The move comes after the entry-level Mac mini first went out of stock last week, which was first noticed by MacRumors. At that time, Apple had shown long shipping delays before changing the status to “currently available.” Now, the model has disappeared from Apple’s website entirely, indicating that the 256GB version may not return anytime soon.
With the removal of that variant, the Mac mini lineup now starts at $799 in the US and Rs 79,900 in India. That gets buyers the M4 chip, 16GB RAM, and 512GB storage. While Apple has not increased the price of the 512GB model itself, the minimum amount someone now has to spend for a new Mac mini has gone up by $200 in the US and Rs 20,000 in India.
But, the supply problems are not limited to the cheapest model. The 512GB Mac mini is reportedly backordered until June in the US, while several higher-end versions are showing either long wait times or “currently unavailable” tags. This is true for India as well if you are planning to order higher-end models because the base 512GB is deliverable by the end of May. Configurations with 32GB memory are among the hardest to find. Amazon listings are also said to be facing stock shortages across many Mac mini versions.
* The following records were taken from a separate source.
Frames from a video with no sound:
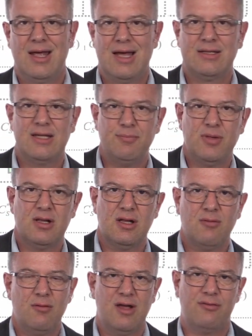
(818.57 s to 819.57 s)
And typically
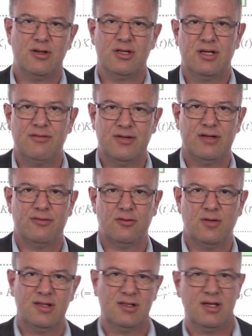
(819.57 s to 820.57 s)
when we have the derivative on
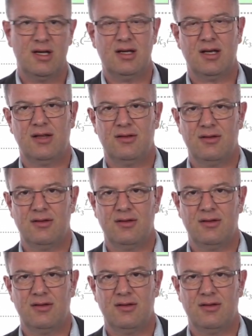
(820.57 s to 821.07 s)
one side and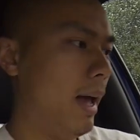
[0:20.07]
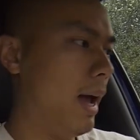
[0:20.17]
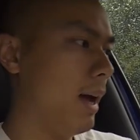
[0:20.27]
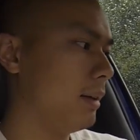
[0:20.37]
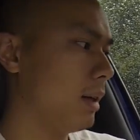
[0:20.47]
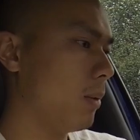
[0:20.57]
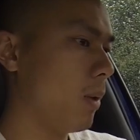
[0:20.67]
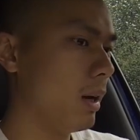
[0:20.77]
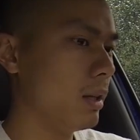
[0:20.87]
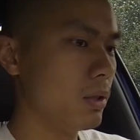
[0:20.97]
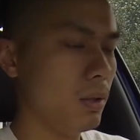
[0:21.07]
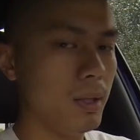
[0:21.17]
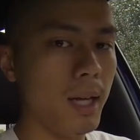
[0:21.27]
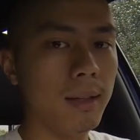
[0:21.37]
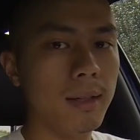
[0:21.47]
and I wanted to
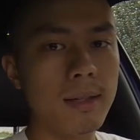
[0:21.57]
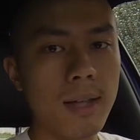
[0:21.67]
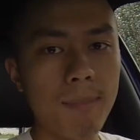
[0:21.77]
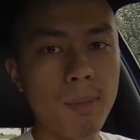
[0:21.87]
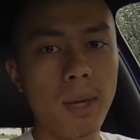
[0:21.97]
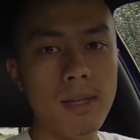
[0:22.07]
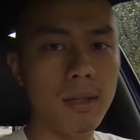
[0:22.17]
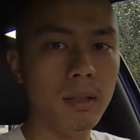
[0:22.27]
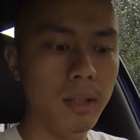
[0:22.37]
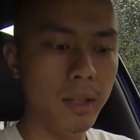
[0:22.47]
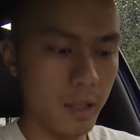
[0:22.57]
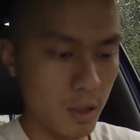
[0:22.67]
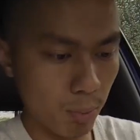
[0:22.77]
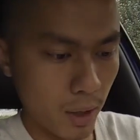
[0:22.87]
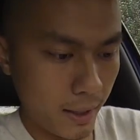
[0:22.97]
take this time to basically
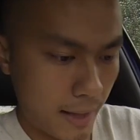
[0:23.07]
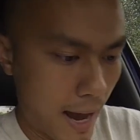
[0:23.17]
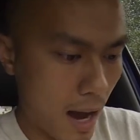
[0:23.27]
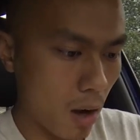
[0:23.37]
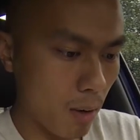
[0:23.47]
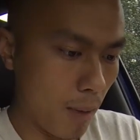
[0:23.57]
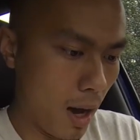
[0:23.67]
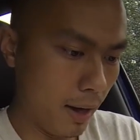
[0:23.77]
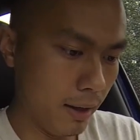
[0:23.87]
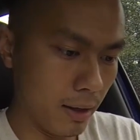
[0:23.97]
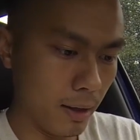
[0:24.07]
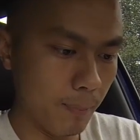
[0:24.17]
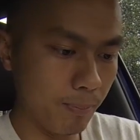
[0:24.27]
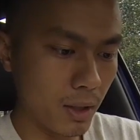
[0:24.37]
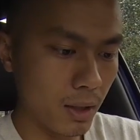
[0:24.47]
explain how my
Apple CEO Tim Cook recently addressed the issue during the company’s quarterly earnings call. He said the Mac mini and Mac Studio are seeing stronger demand than expected, especially from users interested in AI workloads.
“On the Mac mini and the Mac Studio, both of these are amazing platforms for AI and agentic tools, and the customer recognition of that is happening faster than what we had predicted, and so we saw higher than expected demand.”
Cook also pointed to pressure around “advanced nodes,” referring to the cutting-edge chip manufacturing processes used for Apple silicon. That suggests Apple may be dealing with both strong demand and supply-side limitations at the same time.
He added that it could take “several months” before supply and demand come back into balance. For buyers, that means shortages may continue through the next few months.
This also point to the wider global memory chip shortage as another reason behind these changes. AI server expansion by major tech firms has increased demand for RAM and storage components, making them costlier and harder to secure. Cook himself said Apple expects “significantly higher memory costs” this quarter.
That may explain why Apple appears to be prioritising higher-priced Mac configurations with larger storage and memory options, while quietly dropping the lowest-cost model.